▶ _The task_
Reprint every entry, character for character.

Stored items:
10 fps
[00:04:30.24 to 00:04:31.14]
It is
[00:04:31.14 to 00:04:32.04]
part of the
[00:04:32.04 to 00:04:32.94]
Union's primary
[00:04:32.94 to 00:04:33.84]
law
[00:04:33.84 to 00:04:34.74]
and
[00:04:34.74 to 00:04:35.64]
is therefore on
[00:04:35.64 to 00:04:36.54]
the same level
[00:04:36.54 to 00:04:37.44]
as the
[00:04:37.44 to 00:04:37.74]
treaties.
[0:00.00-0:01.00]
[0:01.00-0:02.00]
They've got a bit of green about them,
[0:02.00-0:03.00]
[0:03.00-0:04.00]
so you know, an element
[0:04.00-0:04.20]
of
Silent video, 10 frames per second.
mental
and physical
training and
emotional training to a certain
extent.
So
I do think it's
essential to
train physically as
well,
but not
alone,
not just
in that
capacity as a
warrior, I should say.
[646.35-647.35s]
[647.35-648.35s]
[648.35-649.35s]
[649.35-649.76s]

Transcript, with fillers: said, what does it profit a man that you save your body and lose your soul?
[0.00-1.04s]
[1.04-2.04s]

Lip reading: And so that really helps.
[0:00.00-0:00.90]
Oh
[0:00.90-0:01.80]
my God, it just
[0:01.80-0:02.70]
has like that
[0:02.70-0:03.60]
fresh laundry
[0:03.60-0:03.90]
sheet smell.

▶ _The completed task_
10 fps
[00:04:30.24 to 00:04:31.14]
It is
[00:04:31.14 to 00:04:32.04]
part of the
[00:04:32.04 to 00:04:32.94]
Union's primary
[00:04:32.94 to 00:04:33.84]
law
[00:04:33.84 to 00:04:34.74]
and
[00:04:34.74 to 00:04:35.64]
is therefore on
[00:04:35.64 to 00:04:36.54]
the same level
[00:04:36.54 to 00:04:37.44]
as the
[00:04:37.44 to 00:04:37.74]
treaties.
[0:00.00-0:01.00]
[0:01.00-0:02.00]
They've got a bit of green about them,
[0:02.00-0:03.00]
[0:03.00-0:04.00]
so you know, an element
[0:04.00-0:04.20]
of
Silent video, 10 frames per second.
mental
and physical
training and
emotional training to a certain
extent.
So
I do think it's
essential to
train physically as
well,
but not
alone,
not just
in that
capacity as a
warrior, I should say.
[646.35-647.35s]
[647.35-648.35s]
[648.35-649.35s]
[649.35-649.76s]

Transcript, with fillers: said, what does it profit a man that you save your body and lose your soul?
[0.00-1.04s]
[1.04-2.04s]

Lip reading: And so that really helps.
[0:00.00-0:00.90]
Oh
[0:00.90-0:01.80]
my God, it just
[0:01.80-0:02.70]
has like that
[0:02.70-0:03.60]
fresh laundry
[0:03.60-0:03.90]
sheet smell.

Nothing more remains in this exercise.